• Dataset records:
Start of Block

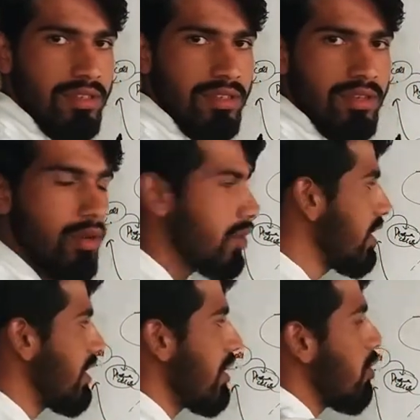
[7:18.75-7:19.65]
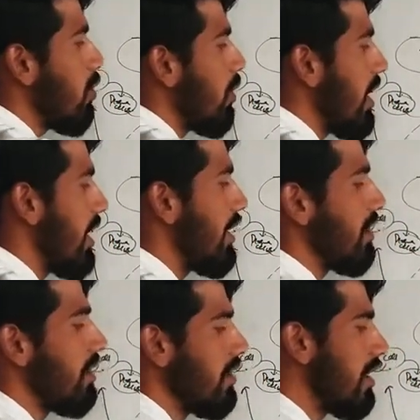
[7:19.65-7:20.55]
Okay, they go and
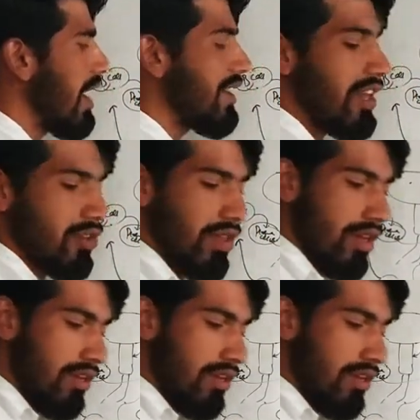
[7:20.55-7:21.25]
attach to the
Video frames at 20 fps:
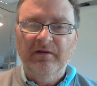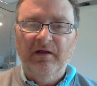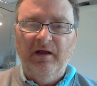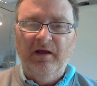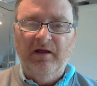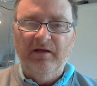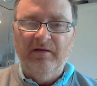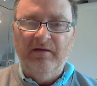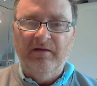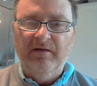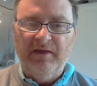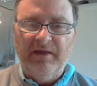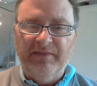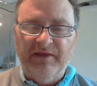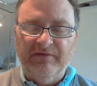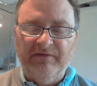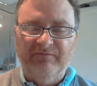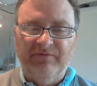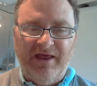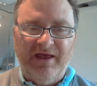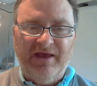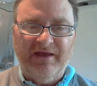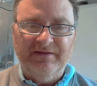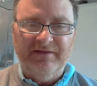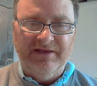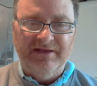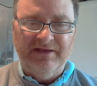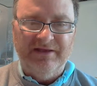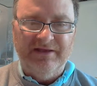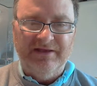and they
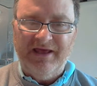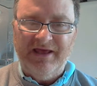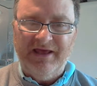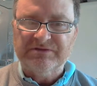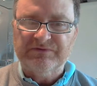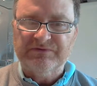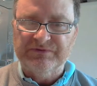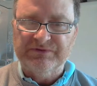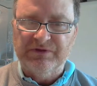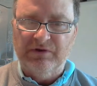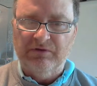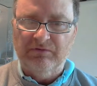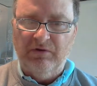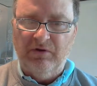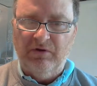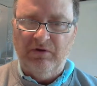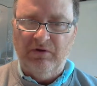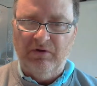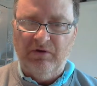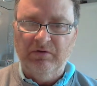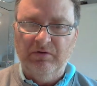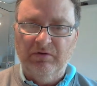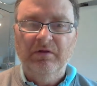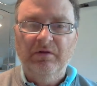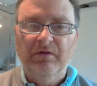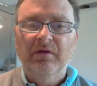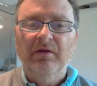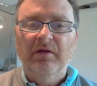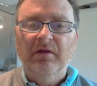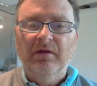last for so long.
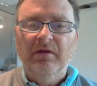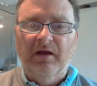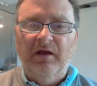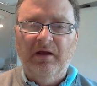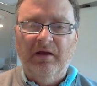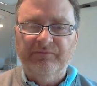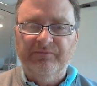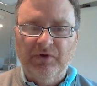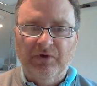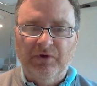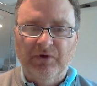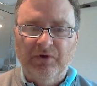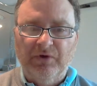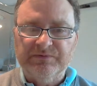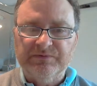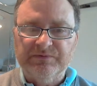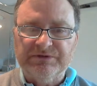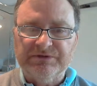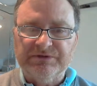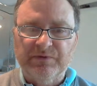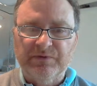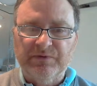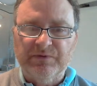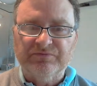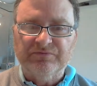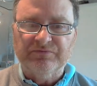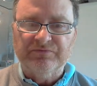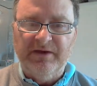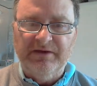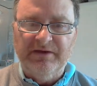I've got into a situation
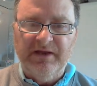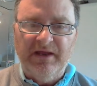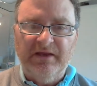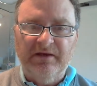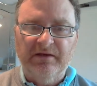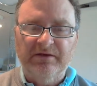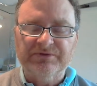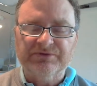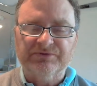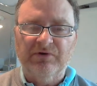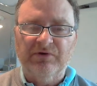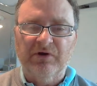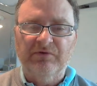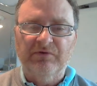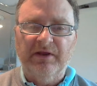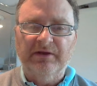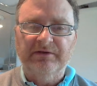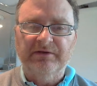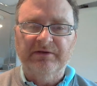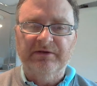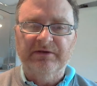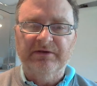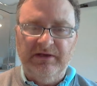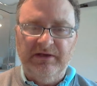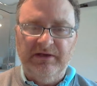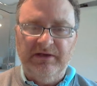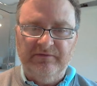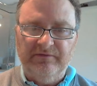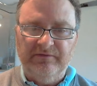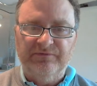where my nail has grown
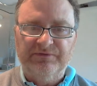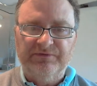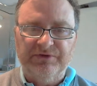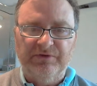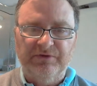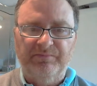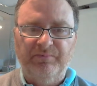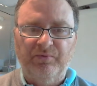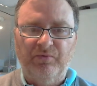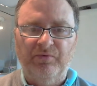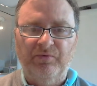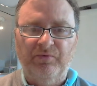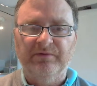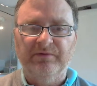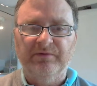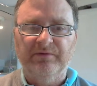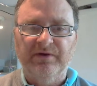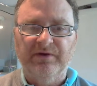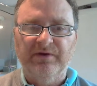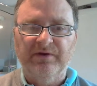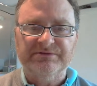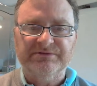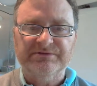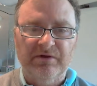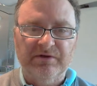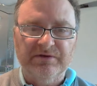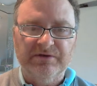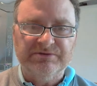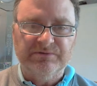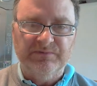underneath to the point where it
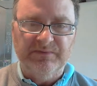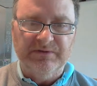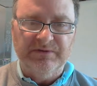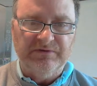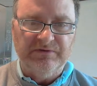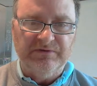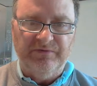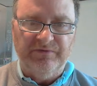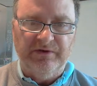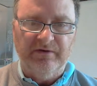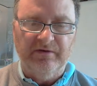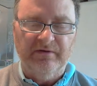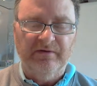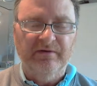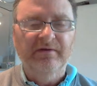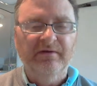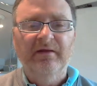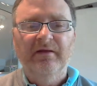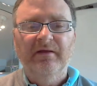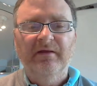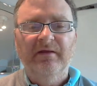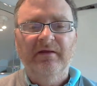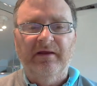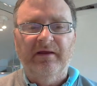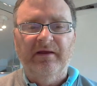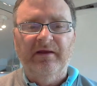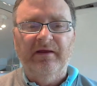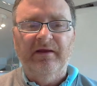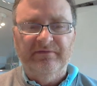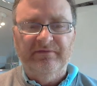starts to interfere,
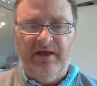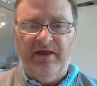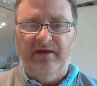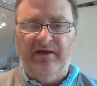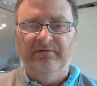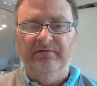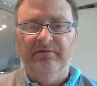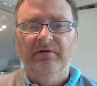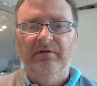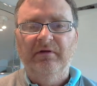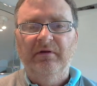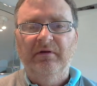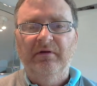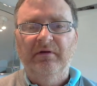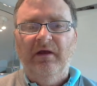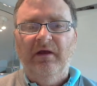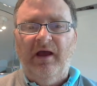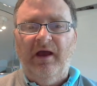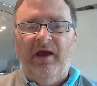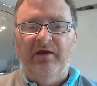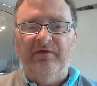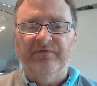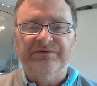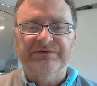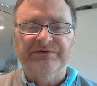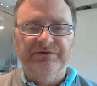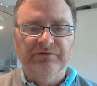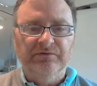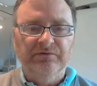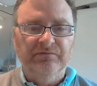and I then have
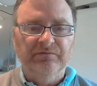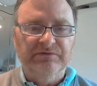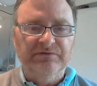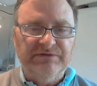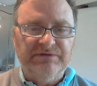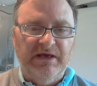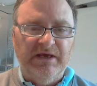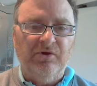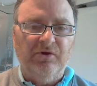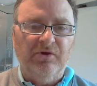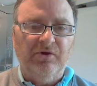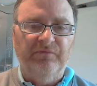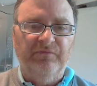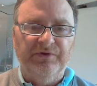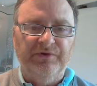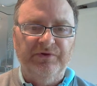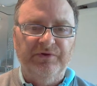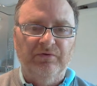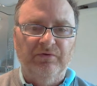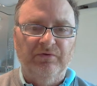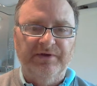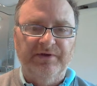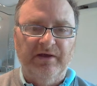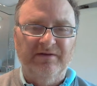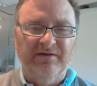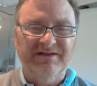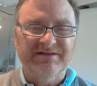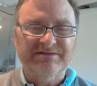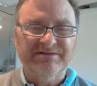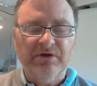to take off the old
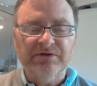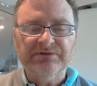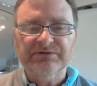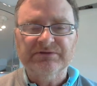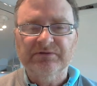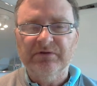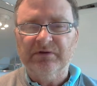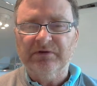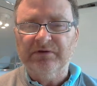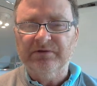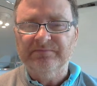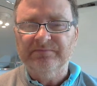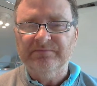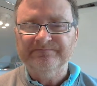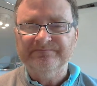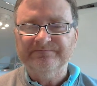nail. It starts to look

End of Block

• Problem description:
Omit the pictures. Transcribe every record exactly.

• Output of the task:
[7:18.75-7:19.65]
[7:19.65-7:20.55]
Okay, they go and
[7:20.55-7:21.25]
attach to the
Video frames at 20 fps:
and they
last for so long.
I've got into a situation
where my nail has grown
underneath to the point where it
starts to interfere,
and I then have
to take off the old
nail. It starts to look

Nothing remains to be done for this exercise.